The UK is moving toward a position where partnerships and alliances are critical to success. This is reflected in the call for “OneSpace”, where space is seen as a team sport and military capabilities increasingly depend on shared agreements and collaboration. In this context, the ongoing efforts to update the Hiroshima Accord between the UK and Japan offer a timely opportunity to consider space as a potential area for deeper collaboration. It may be possible to use the existing Global Combat Air Programme mechanisms, through which Japan and the UK have already commenced defence collaboration, to facilitate these high-security level dialogues.

UK Challenges and Future Approach

While the space section of the SDR is a good first step –it recommends that the UK delivers a range of capabilities – it makes no commitment to additional funding. In a slight change to the 2021 National Space Strategy, the UK has now declared its ambition to become a “competitive space power” (as opposed to merely a meaningful one) that is able to credibly deter and (if necessary) fight and win in space by 2035. As a benchmark, £300m was invested in UK space last year, from the resources made available from the 2021 Integrated Review. However, any new funding is awaiting the conclusion of the Defence Investment Plan. The challenge will be balancing the ambition of the SDR against a tight fiscal position. As a subset of the UK’s space economy, defence only represented about 10% of total UK space spending.

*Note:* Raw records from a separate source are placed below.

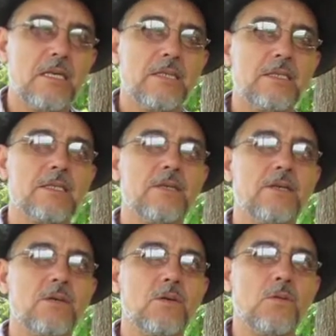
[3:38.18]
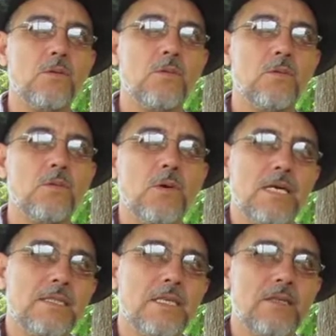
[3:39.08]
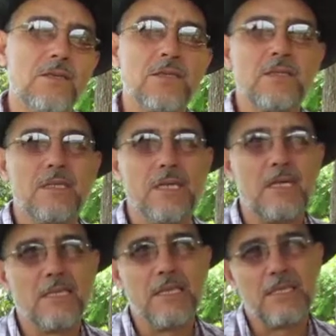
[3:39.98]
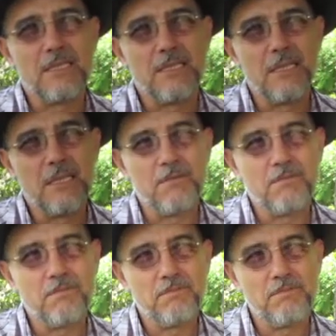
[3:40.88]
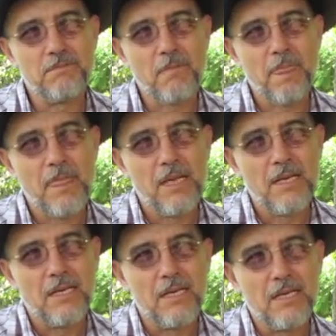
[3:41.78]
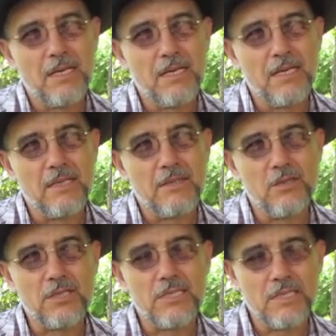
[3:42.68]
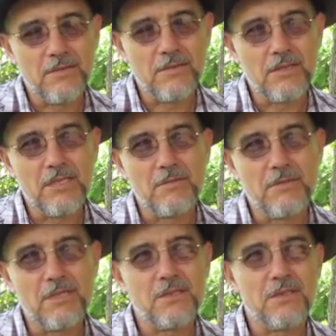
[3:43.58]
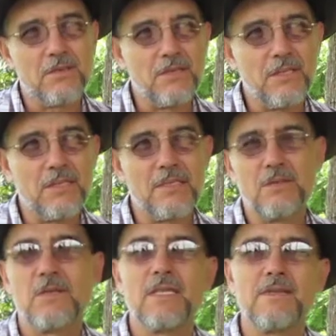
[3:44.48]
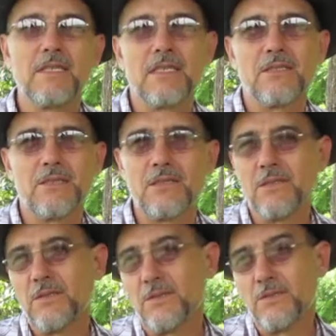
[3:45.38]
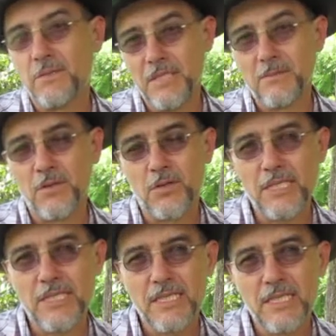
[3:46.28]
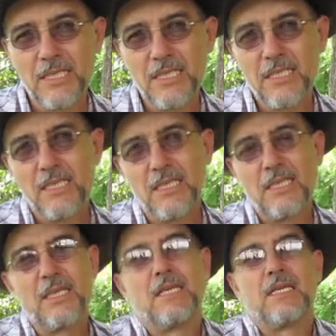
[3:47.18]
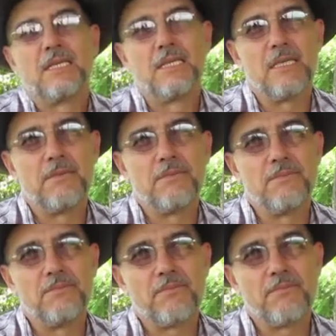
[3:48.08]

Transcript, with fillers: So once I got uh, that um, uh, notice from the immigration authorities to leave the country or to be deported, I um,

The limited resources available to Defence, and the scale of private sector investment have incentivised an approach which sees defence act as a consumer where possible and an owner/operator of capabilities only where absolutely necessary. This raises important questions about the government’s role as an owner, and industry as an operator, and how this model fits the delivery of sensitive missions such as space control. The need for judicious resource allocation is likely to drive decisions regarding the prioritisation of specific capabilities.

For nations like the UK and Japan, collaboration with the private sector and international allies is essential for the acceleration of capability development and for the protection of national security, in an increasingly uncertain geopolitical context. The sharing of capacity within sovereign satellite constellations presents one route for greater collaboration between the two nations on military satellite communications (milsatcom), ISR, In-space Service Assembly and Manufacturing, and Space Control, against a challenging backdrop.

This Profession of Arms workshop was supported by IHI Corporation, a Japanese industrial company at the cutting edge of technological innovation and manufacturing in Aerospace and Defence, Energy, and Industrial Systems.


Matthew Savill is the Director of Military Sciences at RUSI, focussing on developments and trends in modern conflict, and the use of force in the 21st Century. Before joining RUSI he spent over 20 years as a civil servant working on defence and security, predominantly in the Ministry of Defence.